Stored items:
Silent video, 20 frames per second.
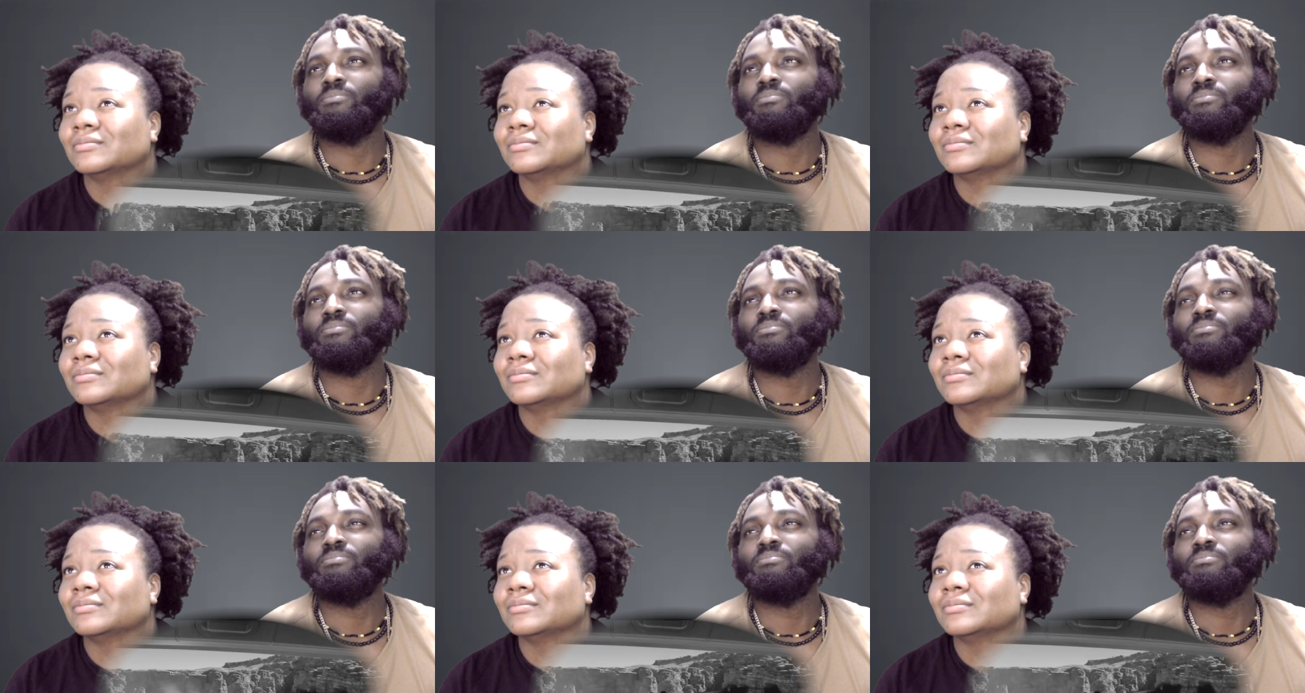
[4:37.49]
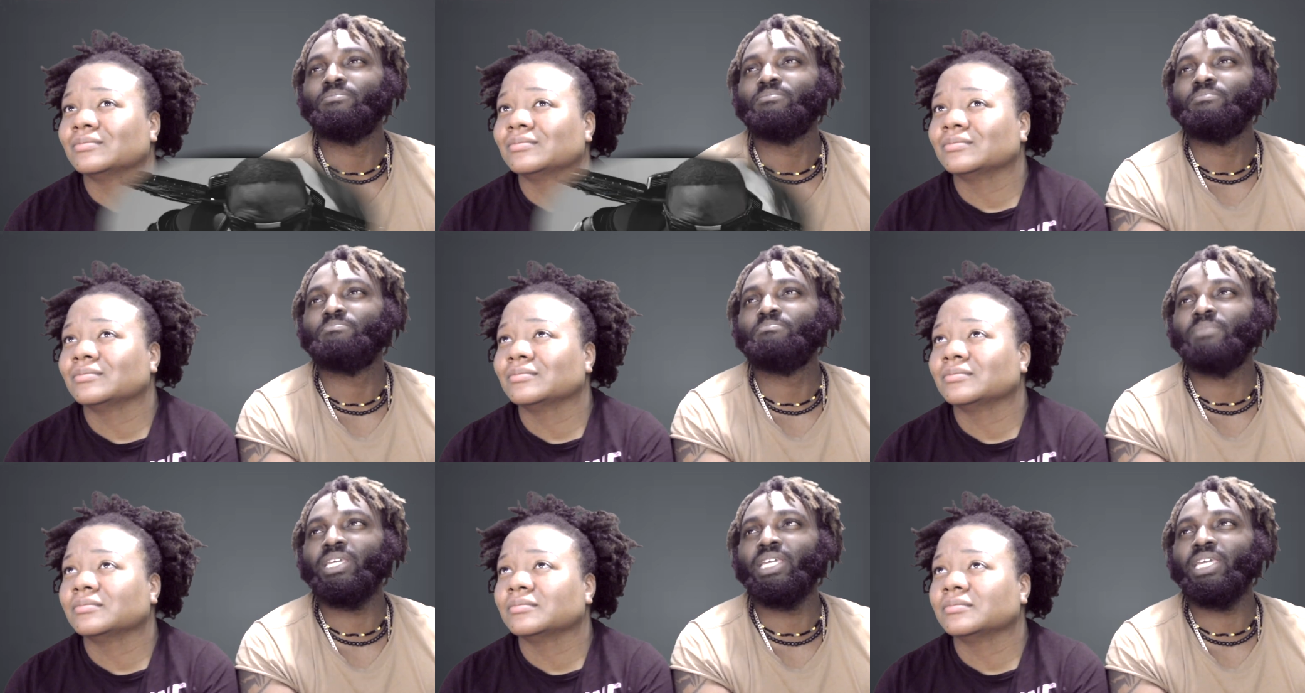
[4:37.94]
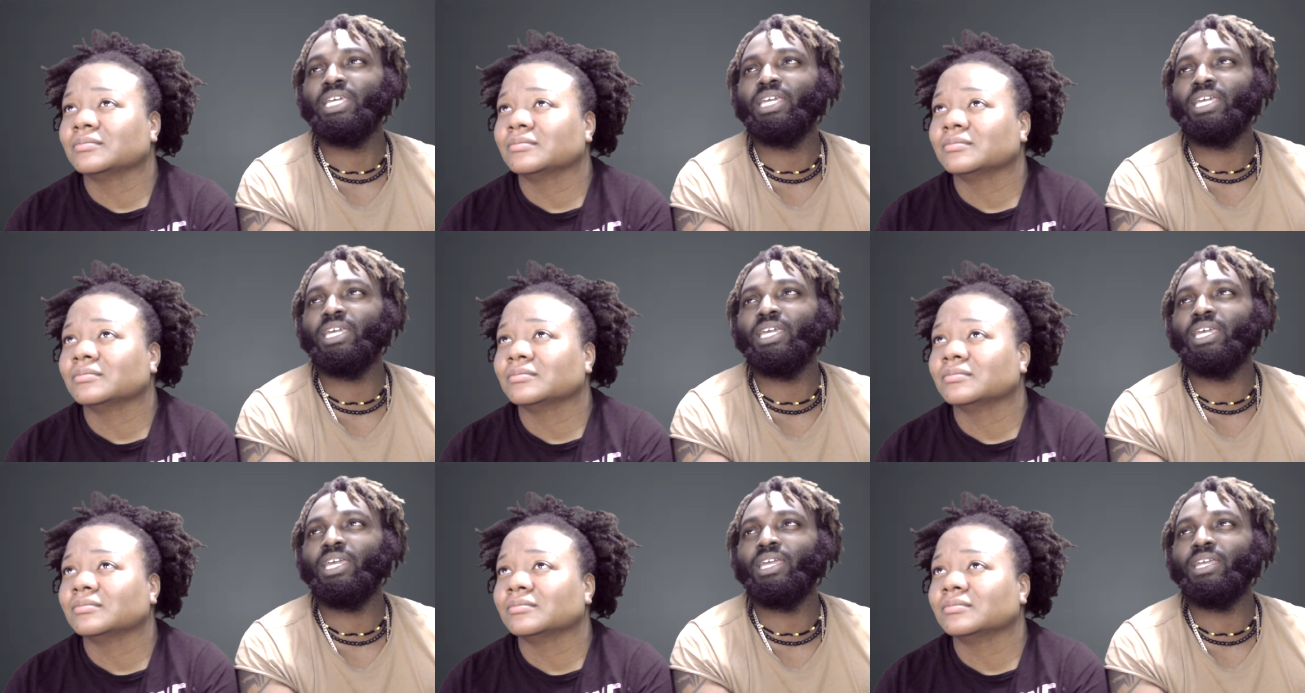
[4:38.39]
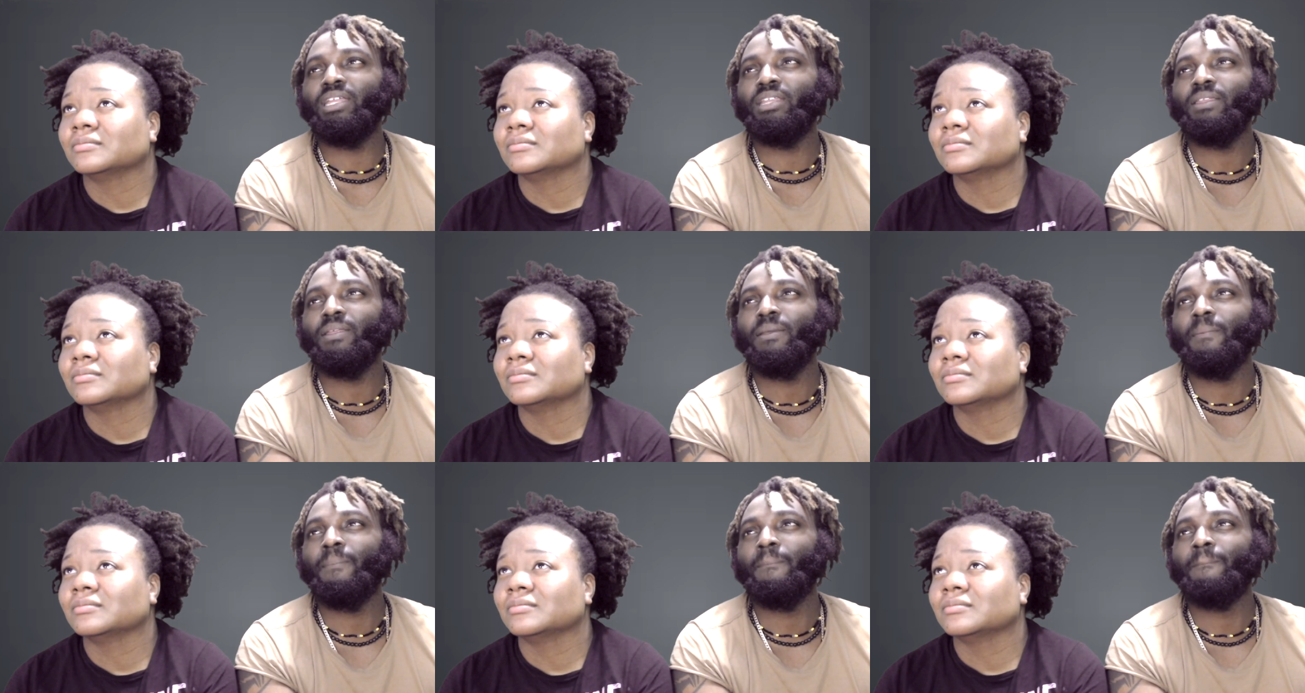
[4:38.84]

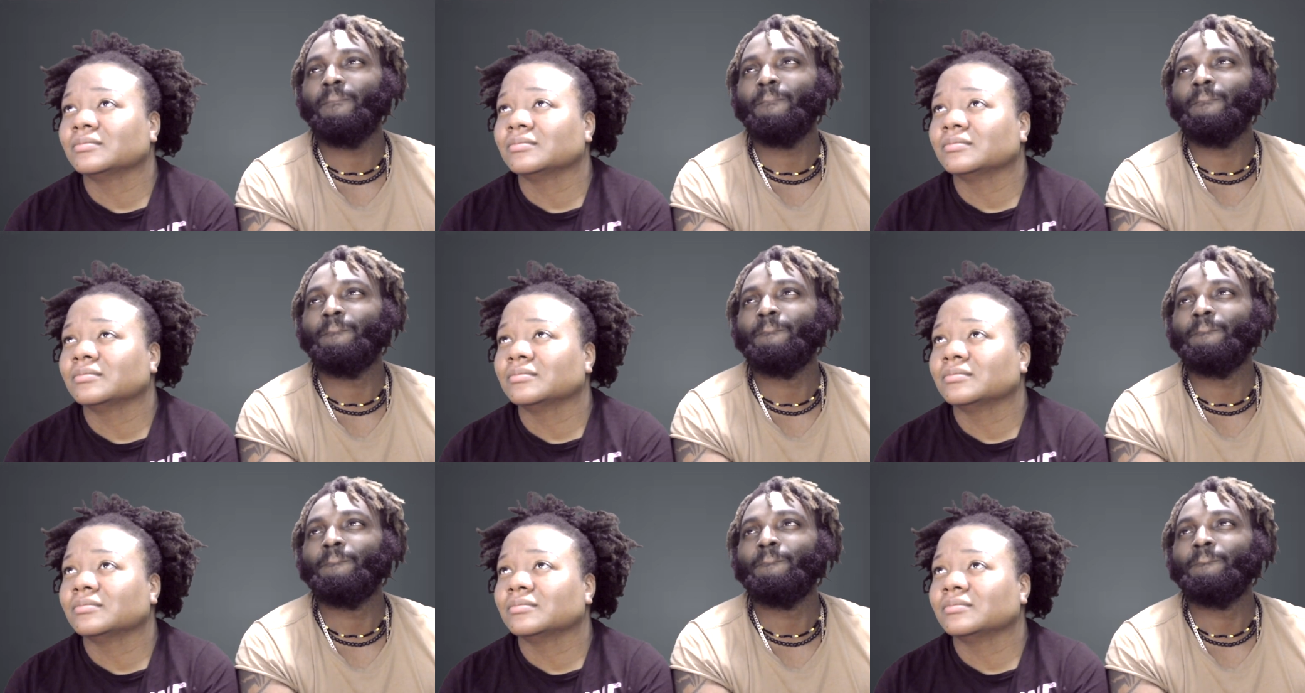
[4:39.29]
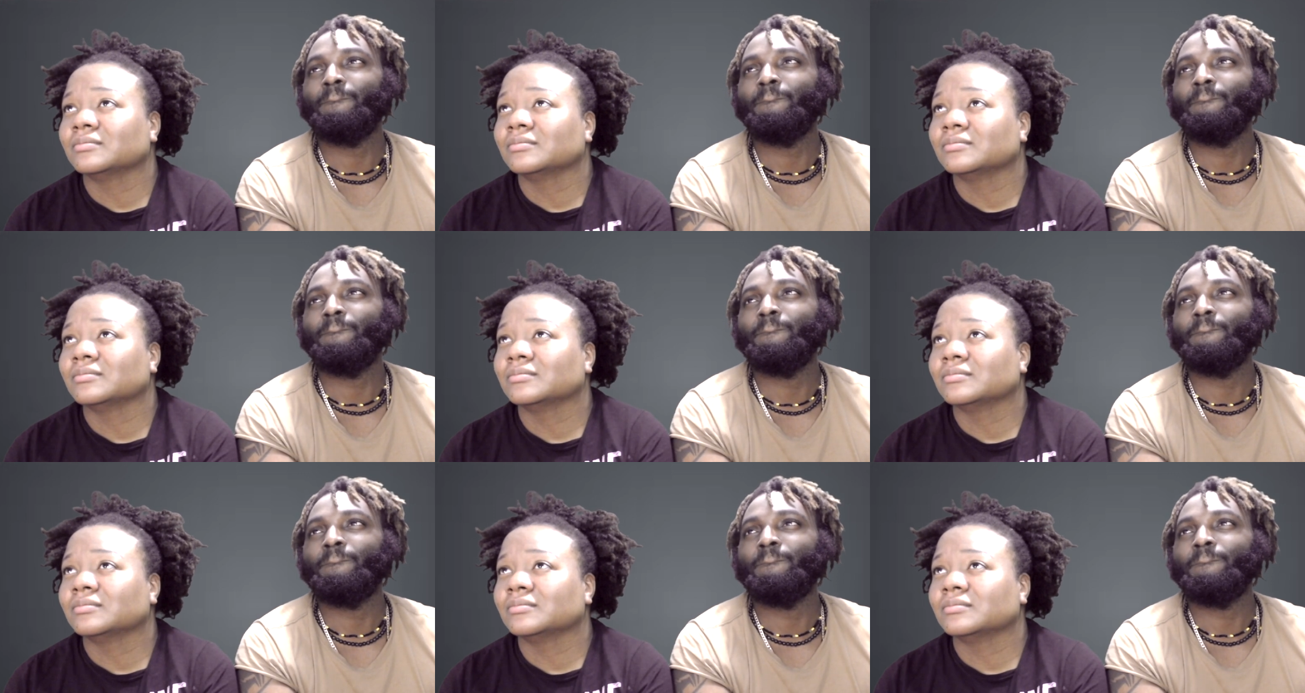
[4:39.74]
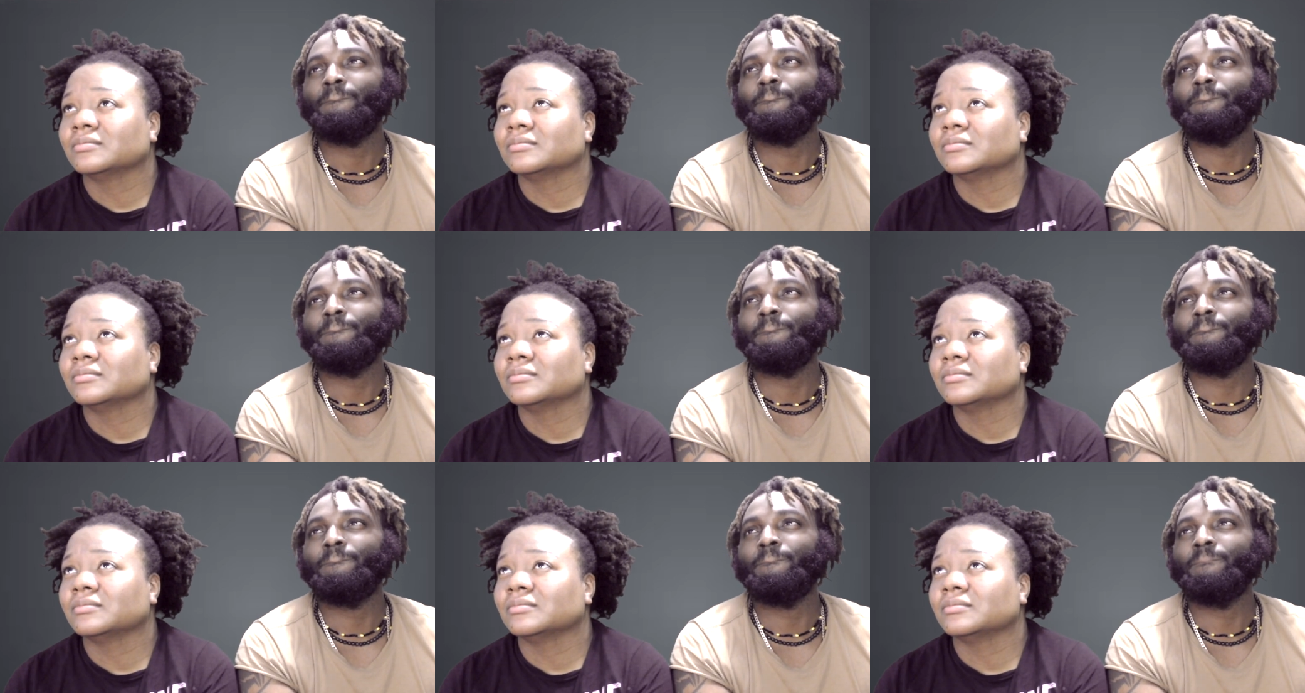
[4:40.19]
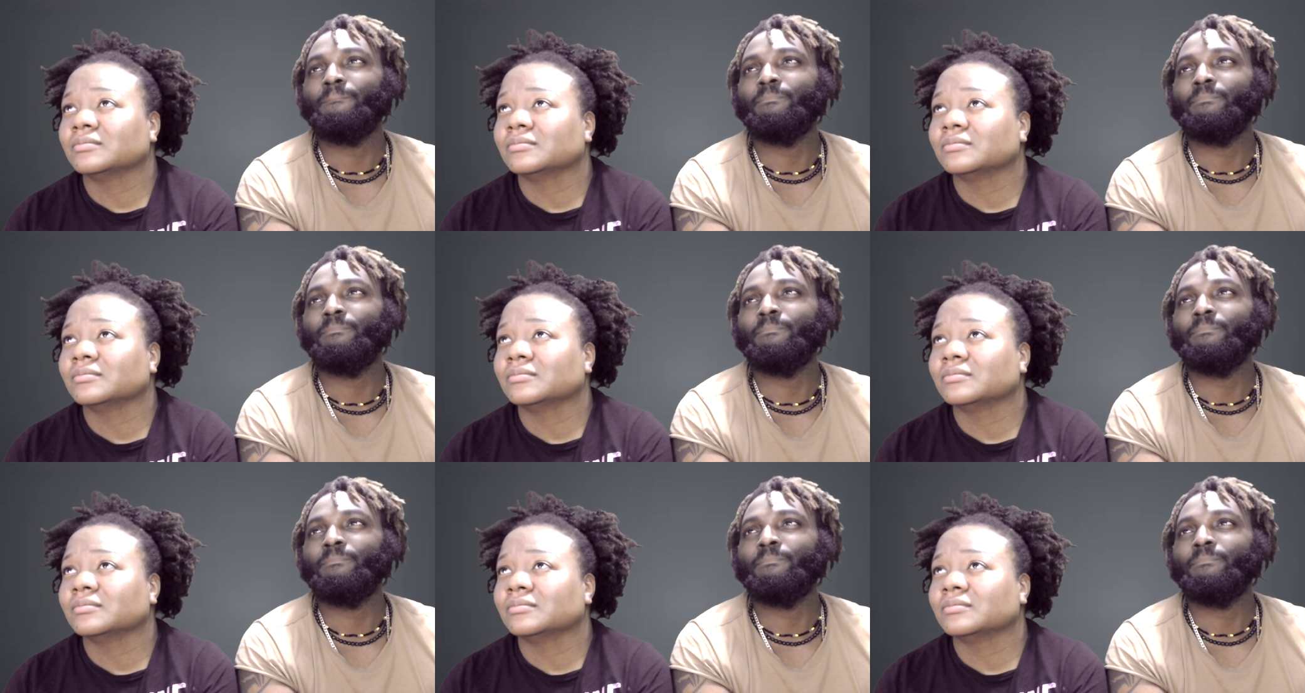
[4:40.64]
Nobody speaks.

What to produce: All records, pictures excluded: copy them exactly.

Response to the task:
Silent video, 20 frames per second.
[4:37.49]
[4:37.94]
[4:38.39]
[4:38.84]

[4:39.29]
[4:39.74]
[4:40.19]
[4:40.64]
Nobody speaks.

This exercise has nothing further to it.